Das Internet spielt als Absatzkanal für die Möbelbranche bislang eine untergeordnete Rolle – und doch steigt auch hier der Konkurrenzdruck. Die Online-Möbelhändler rüsten auf. Gerade hat Home24, eine Tochter von Rocket Internet, in Walsrode ihr europaweit größtes Logistikzentrum eröffnet.

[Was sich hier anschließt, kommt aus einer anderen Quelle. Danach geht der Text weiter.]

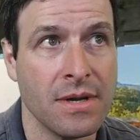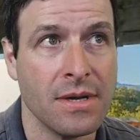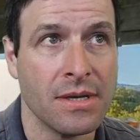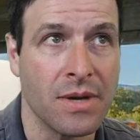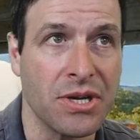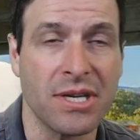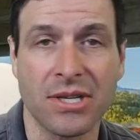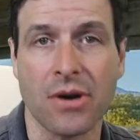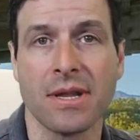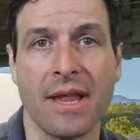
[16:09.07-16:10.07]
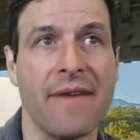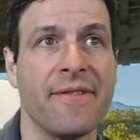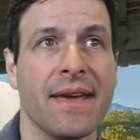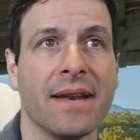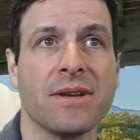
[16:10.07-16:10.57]
So I just started life
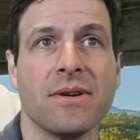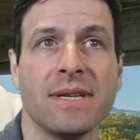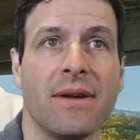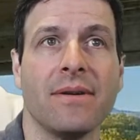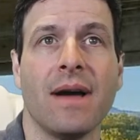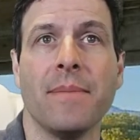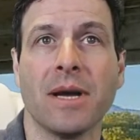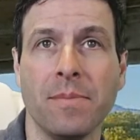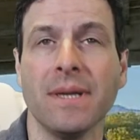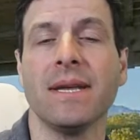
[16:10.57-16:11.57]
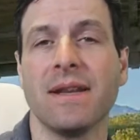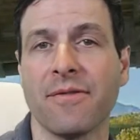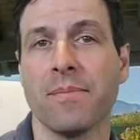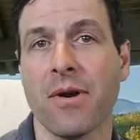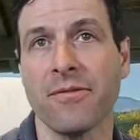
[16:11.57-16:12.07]
again. Turns out I'm a completely
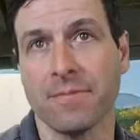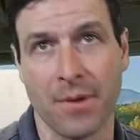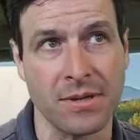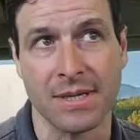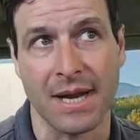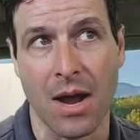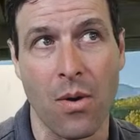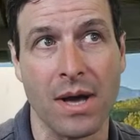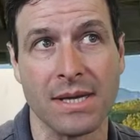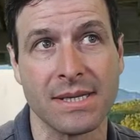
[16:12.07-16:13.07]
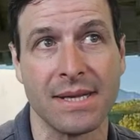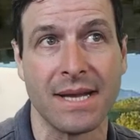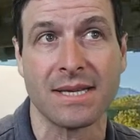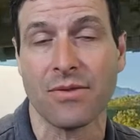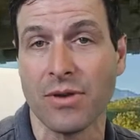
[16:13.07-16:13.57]
different person than I was, and
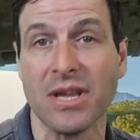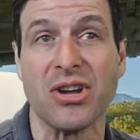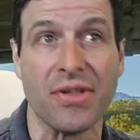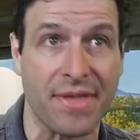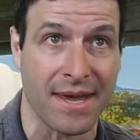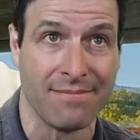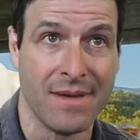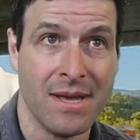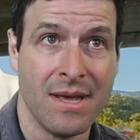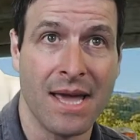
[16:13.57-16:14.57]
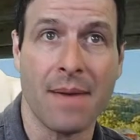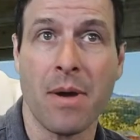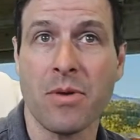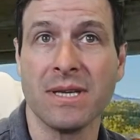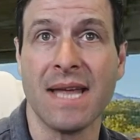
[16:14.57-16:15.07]
that's a really good thing. I get
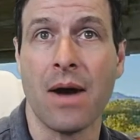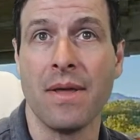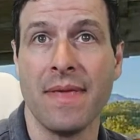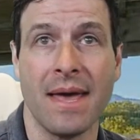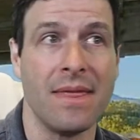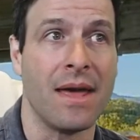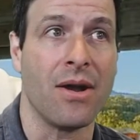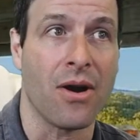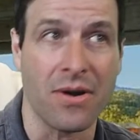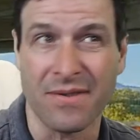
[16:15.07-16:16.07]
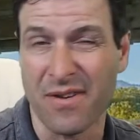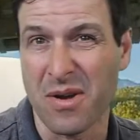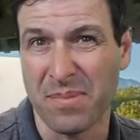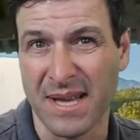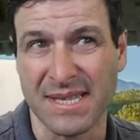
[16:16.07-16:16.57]
memories now and then that aren't
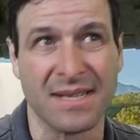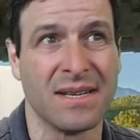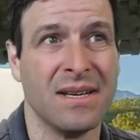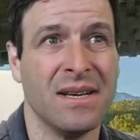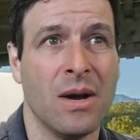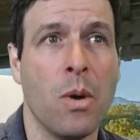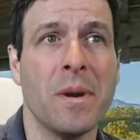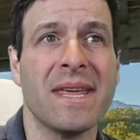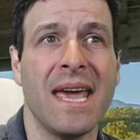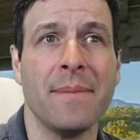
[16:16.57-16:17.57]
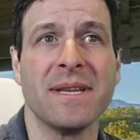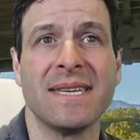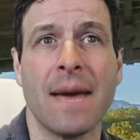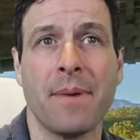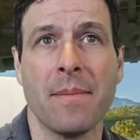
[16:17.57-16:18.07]
very pleasant. A woman came and
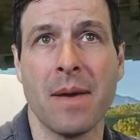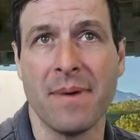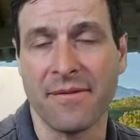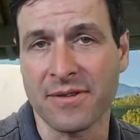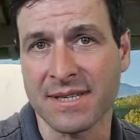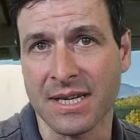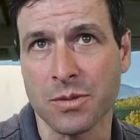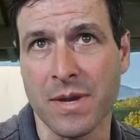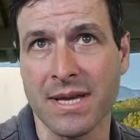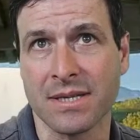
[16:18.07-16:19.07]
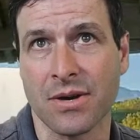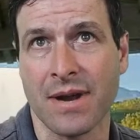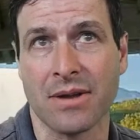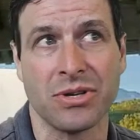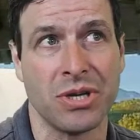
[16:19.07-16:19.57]
sat by my bed for 6 weeks.
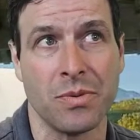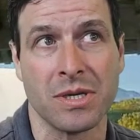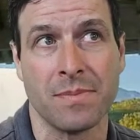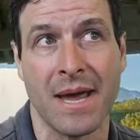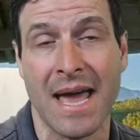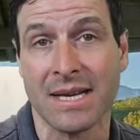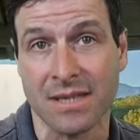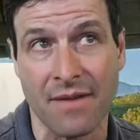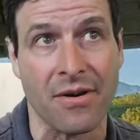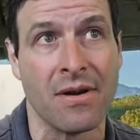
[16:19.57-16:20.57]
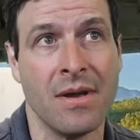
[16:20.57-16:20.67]
Turned out she was my ex-lover.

Auf 60 000 Quadratmetern sollen vor allem große Möbel gelagert und per Spedition an die Kunden geliefert werden. 250 Jobs wurden geschaffen – wie bei Amazon nicht tarifgebunden. „Die Nachfrage nach Möbeln aus dem Netz steigt stark“, sagt Home24-Vorstand Axel Hefer. „Daher bauen wir unsere Logistikkapazitäten massiv aus.“ Die Nürnberger Gesellschaft für Konsumforschung (GfK) geht davon aus, dass sich der Anteil der im Internet getätigten Möbelumsätze von derzeit rund 8 auf 16 Prozent im Jahr 2025 verdoppeln wird. Der Versand von Möbeln ist dabei keine Online-Erfindung. Schon zu Katalogzeiten machten Otto, Quelle und Co. damit erkleckliche Erlöse. Otto ist bis heute der neuntgrößte Möbelhändler in Deutschland. Trotz Wachstums bleiben Online-Möbelhändler auch mittelfristig eher eine Randnotiz. Die Kunden wollten Möbel vor dem Kauf anfassen und ausprobieren, sagte unlängst Möbel-Wallach-Inhaber Thomas Preuhs. Die Ergebnisse von Home24 haben bislang auch Luft nach oben. Im ersten Halbjahr kam das Unternehmen bei 118 Millionen Euro Umsatz auf einen operativen Verlust von 37 Millionen Euro.